The most important document at Coquitlam City Hall is getting a revamp.

Municipal planners say they’re reviewing the Official Community Plan (OCP), a long-term vision and broad policy direction to guide city planning and land-use management.

And they feel about 65 per cent of the content is redundant while 15 per cent is obsolete, allowing staff to shave the existing OCP to less than 400 pages.

Senior planner Emma Chow told the city’s council in committee on July 8 that Coquitlam’s current OCP is about four times larger than similar-sized municipalities and has a collection of 13 plans, with more than:

  • 1,000 pages
  • 2,100 policies
  • 1,000 guidelines
  • 150 maps
  • 60 land-use designations

Chow said consolidating the 2002 document, by removing redundancies and outdated material, will make it user friendly. As well, the new OCP will be restructured and have standard formatting and terminology.

A consultant will be hired to rewrite the Urban Design Guidelines while a copy editor will be recruited to maintain style and consistency; a glossary will be included.

The draft work will come before city council for consideration in the fall of 2025, following a public hearing, and will likely follow these policy themes, in general:

  • growth management
  • housing
  • environment and natural hazards
  • transportation
  • infrastructure
  • economy
  • climate change and resilience
  • community amenities
  • arts, culture and heritage

Andrew Merrill, Coquitlam’s general manager of planning and development services, said the new OCP will be “reimagined and refocused” to clean up the extensive document.

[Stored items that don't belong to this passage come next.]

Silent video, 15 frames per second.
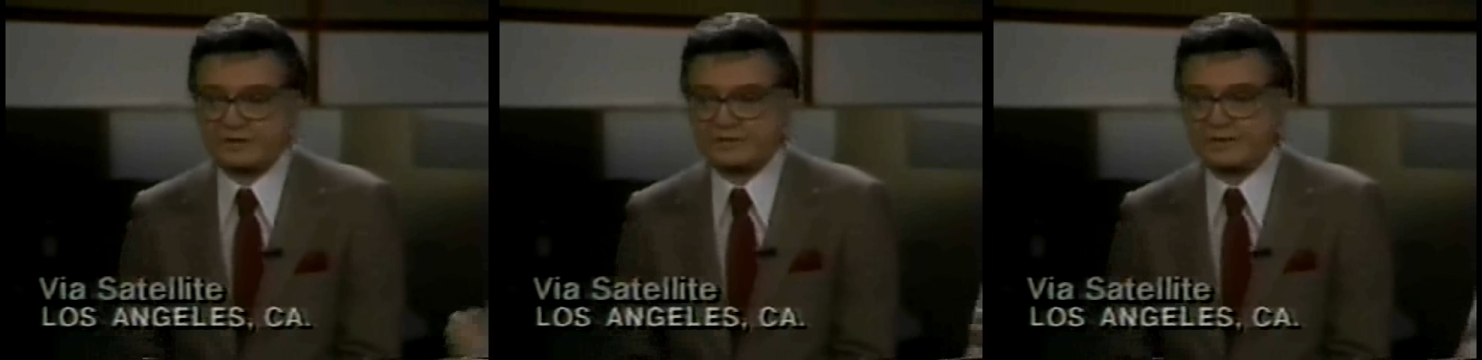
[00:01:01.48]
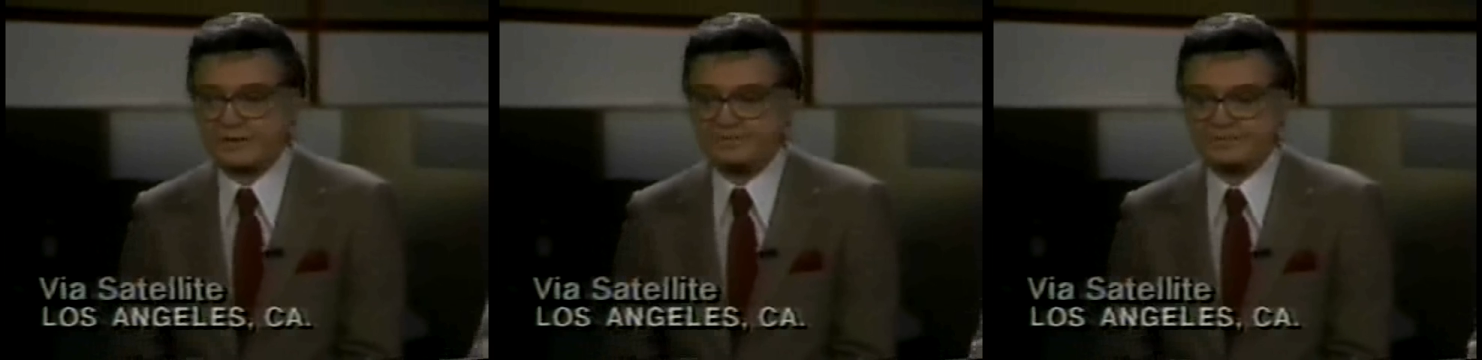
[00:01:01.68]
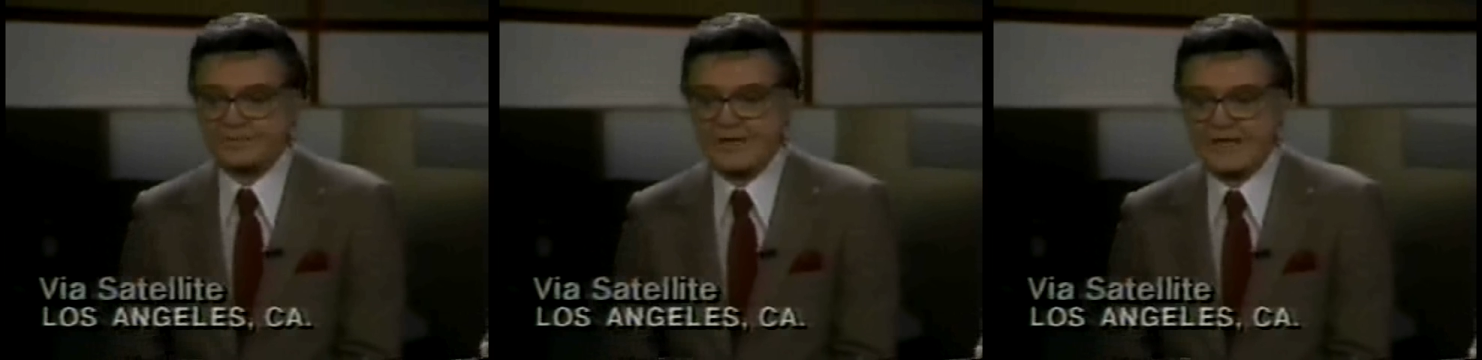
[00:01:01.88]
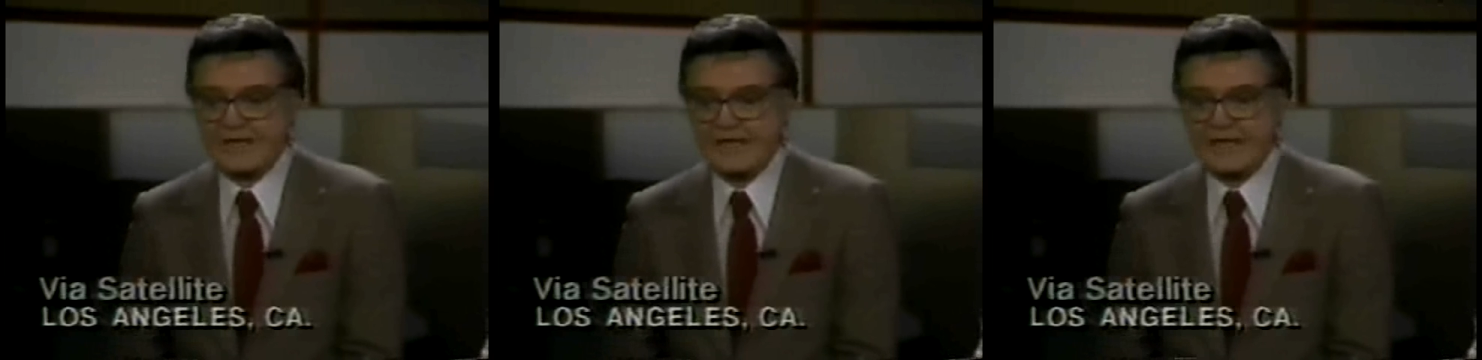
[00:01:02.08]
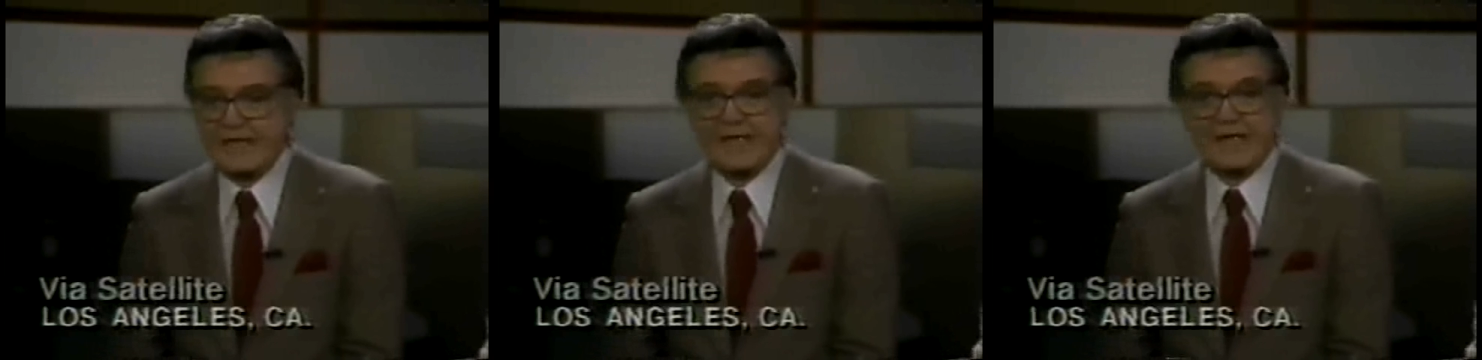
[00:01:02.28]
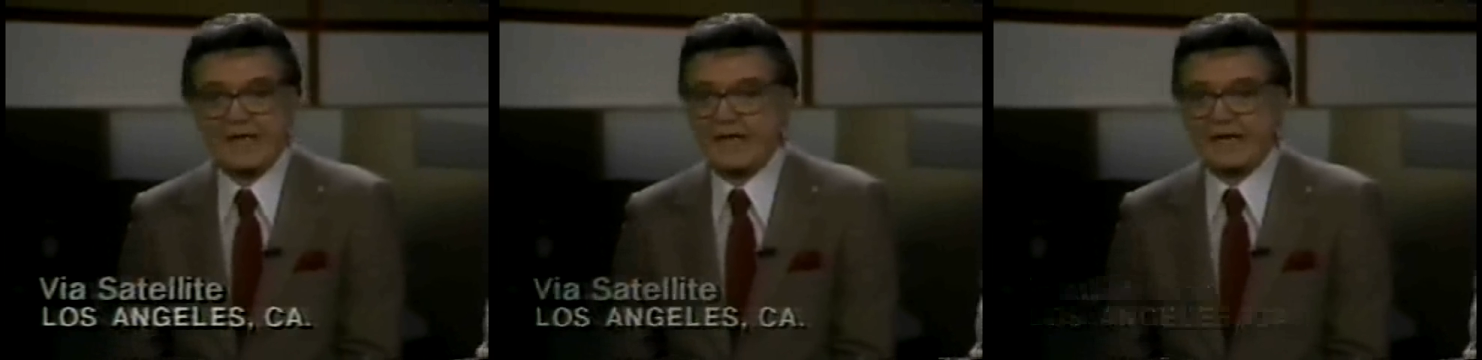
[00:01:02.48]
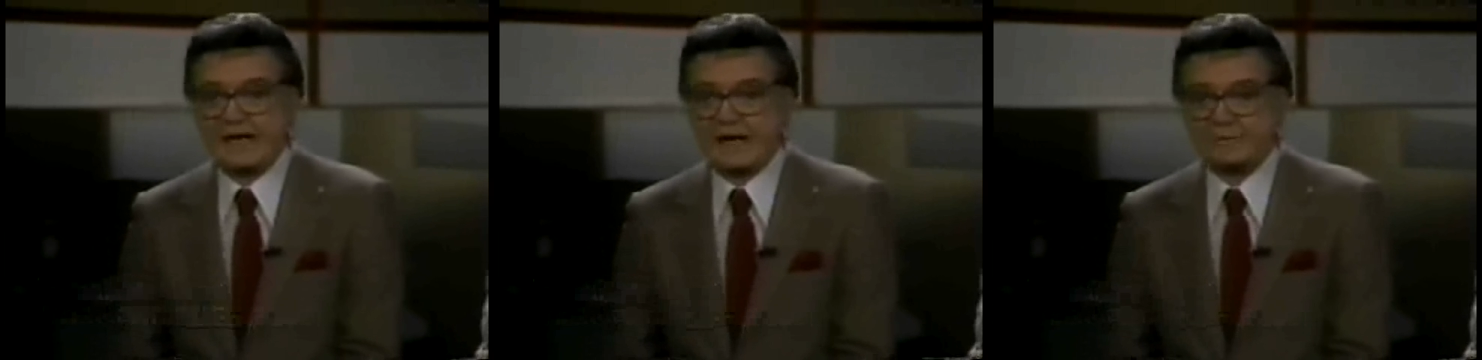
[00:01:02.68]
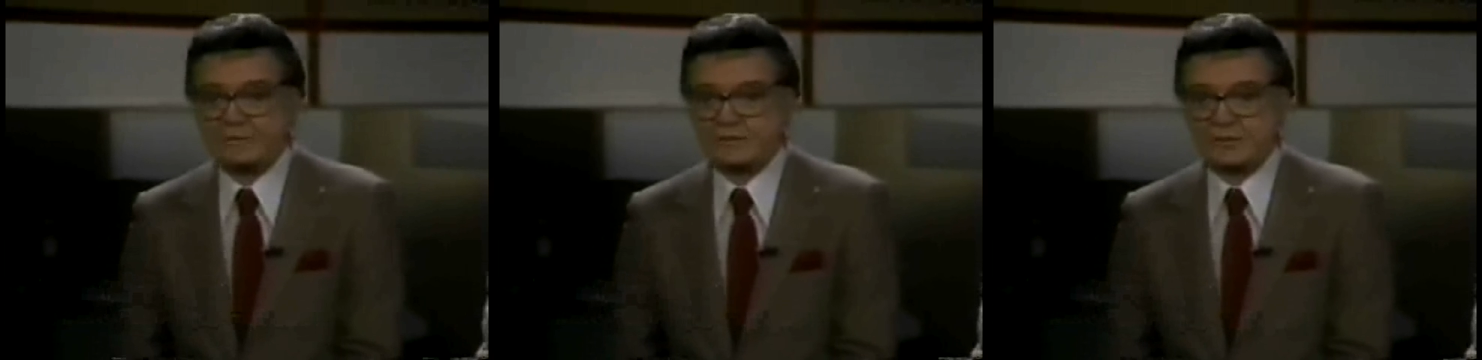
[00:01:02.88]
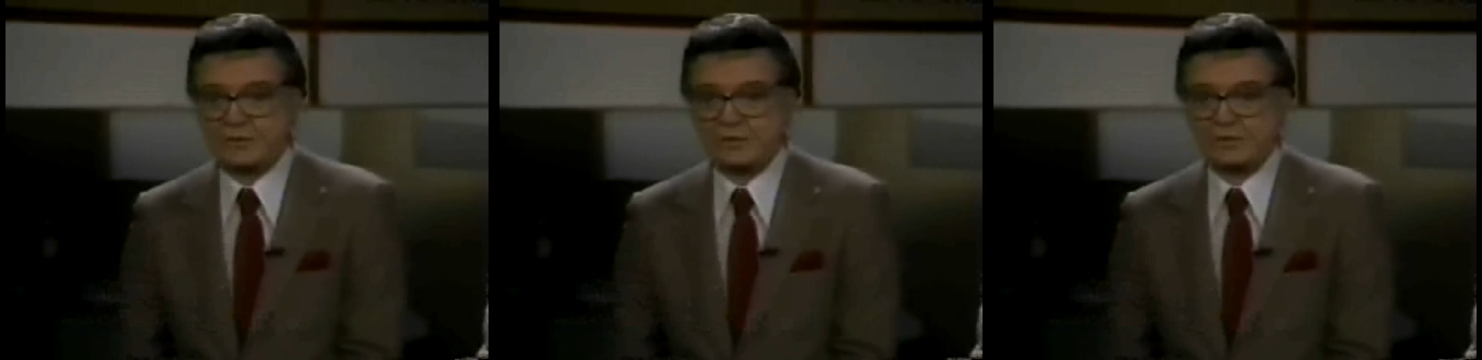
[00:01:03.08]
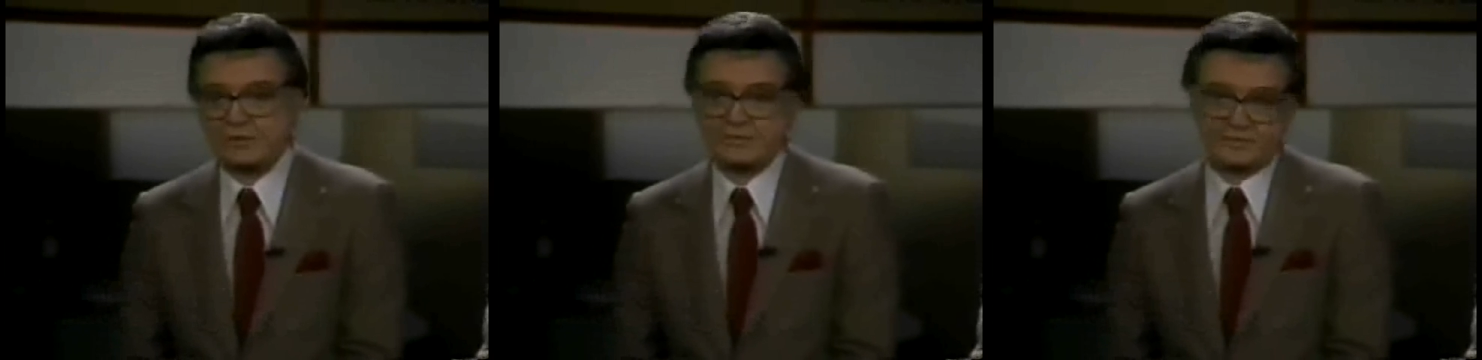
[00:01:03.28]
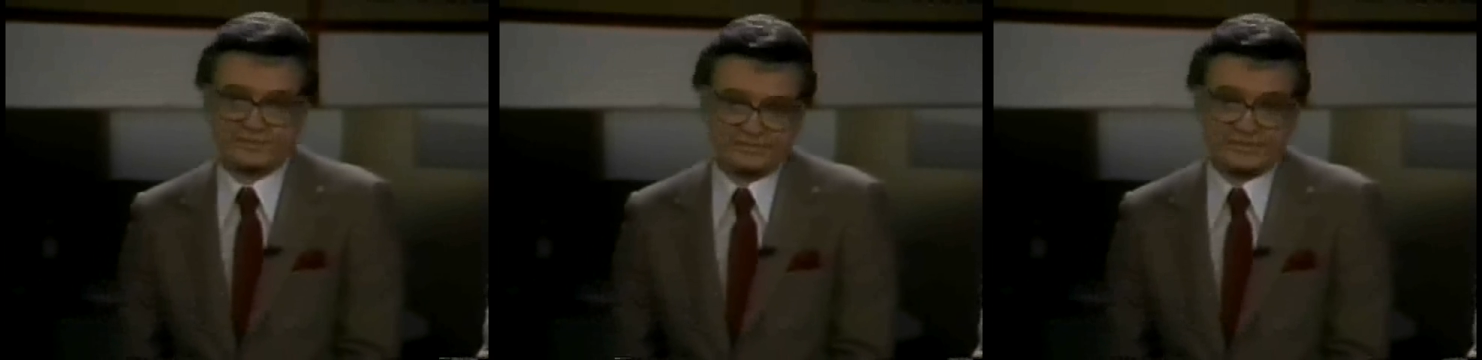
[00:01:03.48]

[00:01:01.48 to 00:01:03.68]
our son. And I was told,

And it will include the provincial government’s housing mandates that were introduced to B.C. municipalities last November, such as the Housing Needs Report update plus policies related to Small-Scale Multi-Unit Housing and Transit-Oriented Areas.

Those government changes will be addressed in a single OCP change instead of a series of separate amendments for each project.

Coun. Trish Mandewo asked if the project could use an artificial intelligence (AI) tool to help refine the document. Merrill said AI is currently being used more for development building applications.

The progress report on the OCP update passed unanimously.